◆ What needs to be done ◆
Only the text is wanted; write out each record below exactly and exclude all pictures.

◆ Data provided ◆
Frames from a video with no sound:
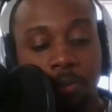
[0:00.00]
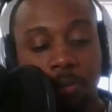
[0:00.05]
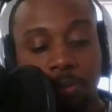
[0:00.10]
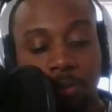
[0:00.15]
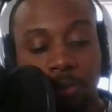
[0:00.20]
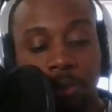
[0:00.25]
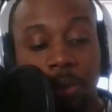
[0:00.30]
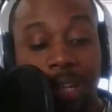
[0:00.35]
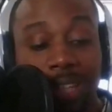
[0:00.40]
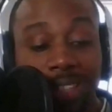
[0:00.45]

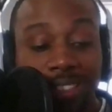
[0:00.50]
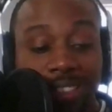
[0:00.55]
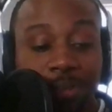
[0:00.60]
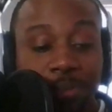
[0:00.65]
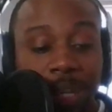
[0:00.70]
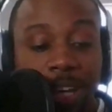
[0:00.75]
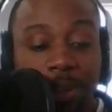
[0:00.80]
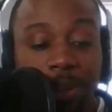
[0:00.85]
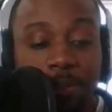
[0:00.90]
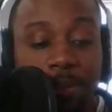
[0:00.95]
So there's
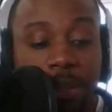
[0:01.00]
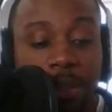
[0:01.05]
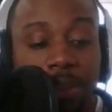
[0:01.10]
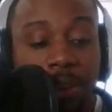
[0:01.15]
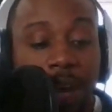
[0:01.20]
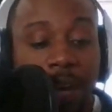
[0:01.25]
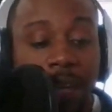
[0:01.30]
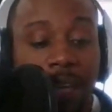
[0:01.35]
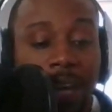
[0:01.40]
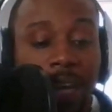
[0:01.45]
some help.
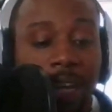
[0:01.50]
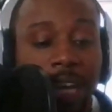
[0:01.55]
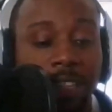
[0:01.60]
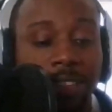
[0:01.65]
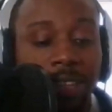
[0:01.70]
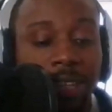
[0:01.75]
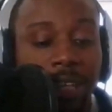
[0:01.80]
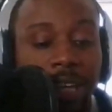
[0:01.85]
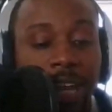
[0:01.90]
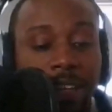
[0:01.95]
I
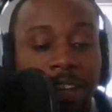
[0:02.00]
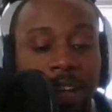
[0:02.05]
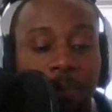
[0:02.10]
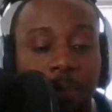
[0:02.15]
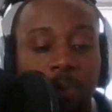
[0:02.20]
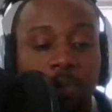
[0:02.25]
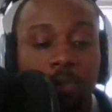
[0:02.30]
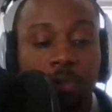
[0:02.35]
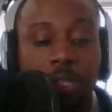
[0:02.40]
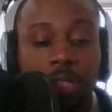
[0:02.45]
got a
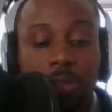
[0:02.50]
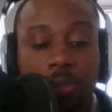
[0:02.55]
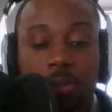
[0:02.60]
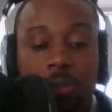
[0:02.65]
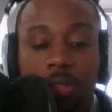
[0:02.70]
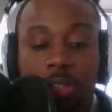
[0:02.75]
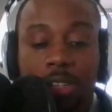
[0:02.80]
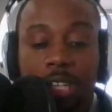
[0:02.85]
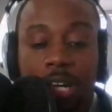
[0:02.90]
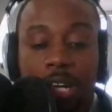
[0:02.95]
couple of
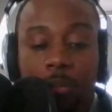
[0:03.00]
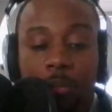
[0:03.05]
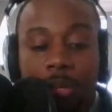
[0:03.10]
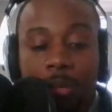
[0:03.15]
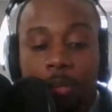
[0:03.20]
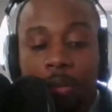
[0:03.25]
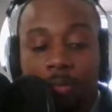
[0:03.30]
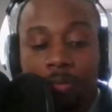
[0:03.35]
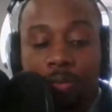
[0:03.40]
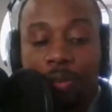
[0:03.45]
resources that I'm going
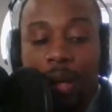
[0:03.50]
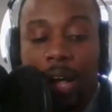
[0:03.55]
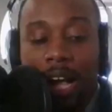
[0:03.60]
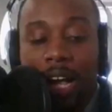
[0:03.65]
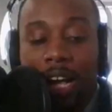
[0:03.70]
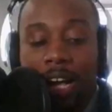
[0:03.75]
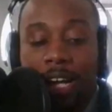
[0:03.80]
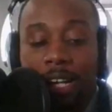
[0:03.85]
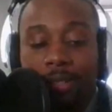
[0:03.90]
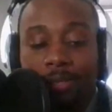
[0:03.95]
to
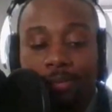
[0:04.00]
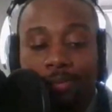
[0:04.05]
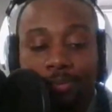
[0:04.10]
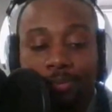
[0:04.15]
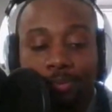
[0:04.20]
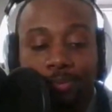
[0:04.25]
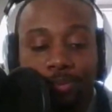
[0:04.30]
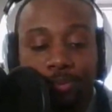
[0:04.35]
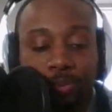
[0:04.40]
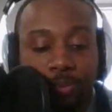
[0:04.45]
provide
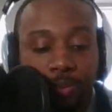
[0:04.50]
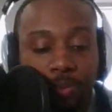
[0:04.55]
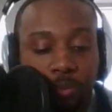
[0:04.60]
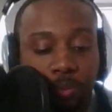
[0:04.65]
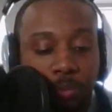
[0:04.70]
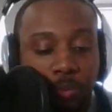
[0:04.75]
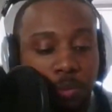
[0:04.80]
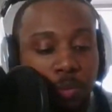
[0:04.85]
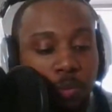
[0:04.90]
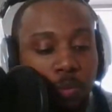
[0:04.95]

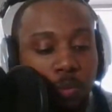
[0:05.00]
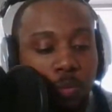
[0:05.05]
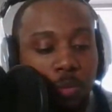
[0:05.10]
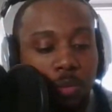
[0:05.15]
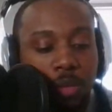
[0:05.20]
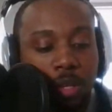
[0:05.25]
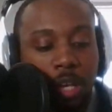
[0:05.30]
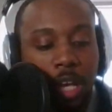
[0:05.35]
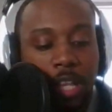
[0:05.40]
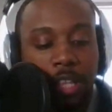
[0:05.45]

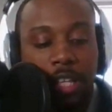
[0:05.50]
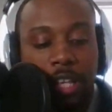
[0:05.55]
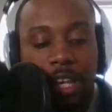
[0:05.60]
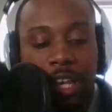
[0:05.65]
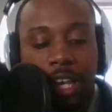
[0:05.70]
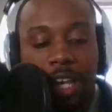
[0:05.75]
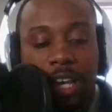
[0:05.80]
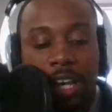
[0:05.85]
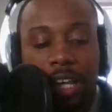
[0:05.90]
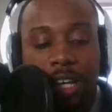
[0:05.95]
at the
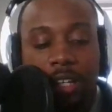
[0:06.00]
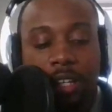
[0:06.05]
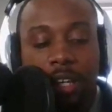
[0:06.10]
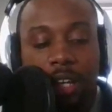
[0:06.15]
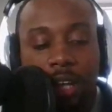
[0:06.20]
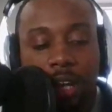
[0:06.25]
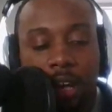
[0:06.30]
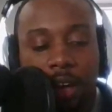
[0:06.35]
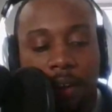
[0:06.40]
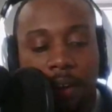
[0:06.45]
end
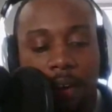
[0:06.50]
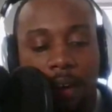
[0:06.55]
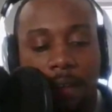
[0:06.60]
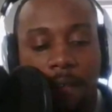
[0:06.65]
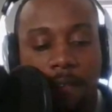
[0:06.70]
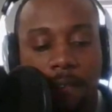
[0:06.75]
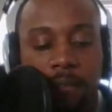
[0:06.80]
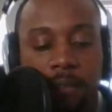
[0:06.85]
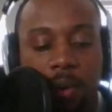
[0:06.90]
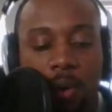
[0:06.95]

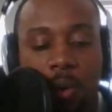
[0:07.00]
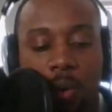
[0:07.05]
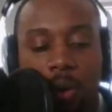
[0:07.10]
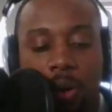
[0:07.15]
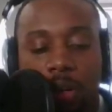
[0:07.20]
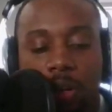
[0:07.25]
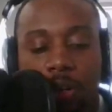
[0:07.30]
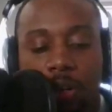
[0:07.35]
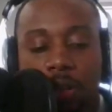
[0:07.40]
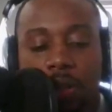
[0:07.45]

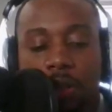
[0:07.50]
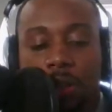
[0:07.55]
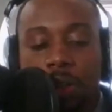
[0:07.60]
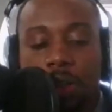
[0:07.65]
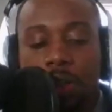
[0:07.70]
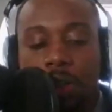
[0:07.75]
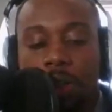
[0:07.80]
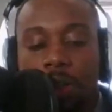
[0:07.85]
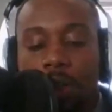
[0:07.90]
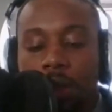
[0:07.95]
for
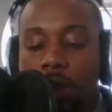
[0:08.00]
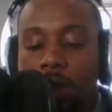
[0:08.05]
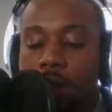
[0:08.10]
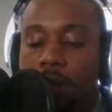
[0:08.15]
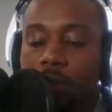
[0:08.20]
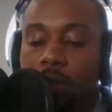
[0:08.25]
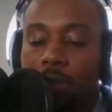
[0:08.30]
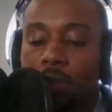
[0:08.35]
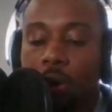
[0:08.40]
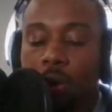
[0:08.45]

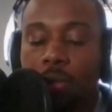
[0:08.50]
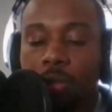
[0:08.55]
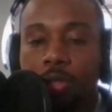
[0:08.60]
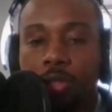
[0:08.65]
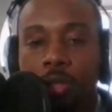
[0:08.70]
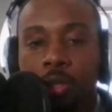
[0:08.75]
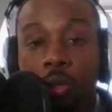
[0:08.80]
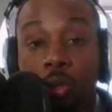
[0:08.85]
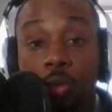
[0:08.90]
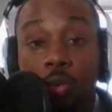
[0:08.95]
those
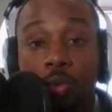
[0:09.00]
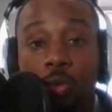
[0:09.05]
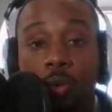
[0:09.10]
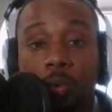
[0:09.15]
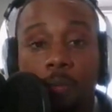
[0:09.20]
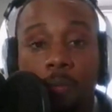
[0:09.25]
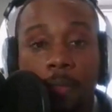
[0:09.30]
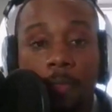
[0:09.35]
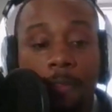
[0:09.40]
who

◆ Answer to the problem ◆
Frames from a video with no sound:
[0:00.00]
[0:00.05]
[0:00.10]
[0:00.15]
[0:00.20]
[0:00.25]
[0:00.30]
[0:00.35]
[0:00.40]
[0:00.45]

[0:00.50]
[0:00.55]
[0:00.60]
[0:00.65]
[0:00.70]
[0:00.75]
[0:00.80]
[0:00.85]
[0:00.90]
[0:00.95]
So there's
[0:01.00]
[0:01.05]
[0:01.10]
[0:01.15]
[0:01.20]
[0:01.25]
[0:01.30]
[0:01.35]
[0:01.40]
[0:01.45]
some help.
[0:01.50]
[0:01.55]
[0:01.60]
[0:01.65]
[0:01.70]
[0:01.75]
[0:01.80]
[0:01.85]
[0:01.90]
[0:01.95]
I
[0:02.00]
[0:02.05]
[0:02.10]
[0:02.15]
[0:02.20]
[0:02.25]
[0:02.30]
[0:02.35]
[0:02.40]
[0:02.45]
got a
[0:02.50]
[0:02.55]
[0:02.60]
[0:02.65]
[0:02.70]
[0:02.75]
[0:02.80]
[0:02.85]
[0:02.90]
[0:02.95]
couple of
[0:03.00]
[0:03.05]
[0:03.10]
[0:03.15]
[0:03.20]
[0:03.25]
[0:03.30]
[0:03.35]
[0:03.40]
[0:03.45]
resources that I'm going
[0:03.50]
[0:03.55]
[0:03.60]
[0:03.65]
[0:03.70]
[0:03.75]
[0:03.80]
[0:03.85]
[0:03.90]
[0:03.95]
to
[0:04.00]
[0:04.05]
[0:04.10]
[0:04.15]
[0:04.20]
[0:04.25]
[0:04.30]
[0:04.35]
[0:04.40]
[0:04.45]
provide
[0:04.50]
[0:04.55]
[0:04.60]
[0:04.65]
[0:04.70]
[0:04.75]
[0:04.80]
[0:04.85]
[0:04.90]
[0:04.95]

[0:05.00]
[0:05.05]
[0:05.10]
[0:05.15]
[0:05.20]
[0:05.25]
[0:05.30]
[0:05.35]
[0:05.40]
[0:05.45]

[0:05.50]
[0:05.55]
[0:05.60]
[0:05.65]
[0:05.70]
[0:05.75]
[0:05.80]
[0:05.85]
[0:05.90]
[0:05.95]
at the
[0:06.00]
[0:06.05]
[0:06.10]
[0:06.15]
[0:06.20]
[0:06.25]
[0:06.30]
[0:06.35]
[0:06.40]
[0:06.45]
end
[0:06.50]
[0:06.55]
[0:06.60]
[0:06.65]
[0:06.70]
[0:06.75]
[0:06.80]
[0:06.85]
[0:06.90]
[0:06.95]

[0:07.00]
[0:07.05]
[0:07.10]
[0:07.15]
[0:07.20]
[0:07.25]
[0:07.30]
[0:07.35]
[0:07.40]
[0:07.45]

[0:07.50]
[0:07.55]
[0:07.60]
[0:07.65]
[0:07.70]
[0:07.75]
[0:07.80]
[0:07.85]
[0:07.90]
[0:07.95]
for
[0:08.00]
[0:08.05]
[0:08.10]
[0:08.15]
[0:08.20]
[0:08.25]
[0:08.30]
[0:08.35]
[0:08.40]
[0:08.45]

[0:08.50]
[0:08.55]
[0:08.60]
[0:08.65]
[0:08.70]
[0:08.75]
[0:08.80]
[0:08.85]
[0:08.90]
[0:08.95]
those
[0:09.00]
[0:09.05]
[0:09.10]
[0:09.15]
[0:09.20]
[0:09.25]
[0:09.30]
[0:09.35]
[0:09.40]
who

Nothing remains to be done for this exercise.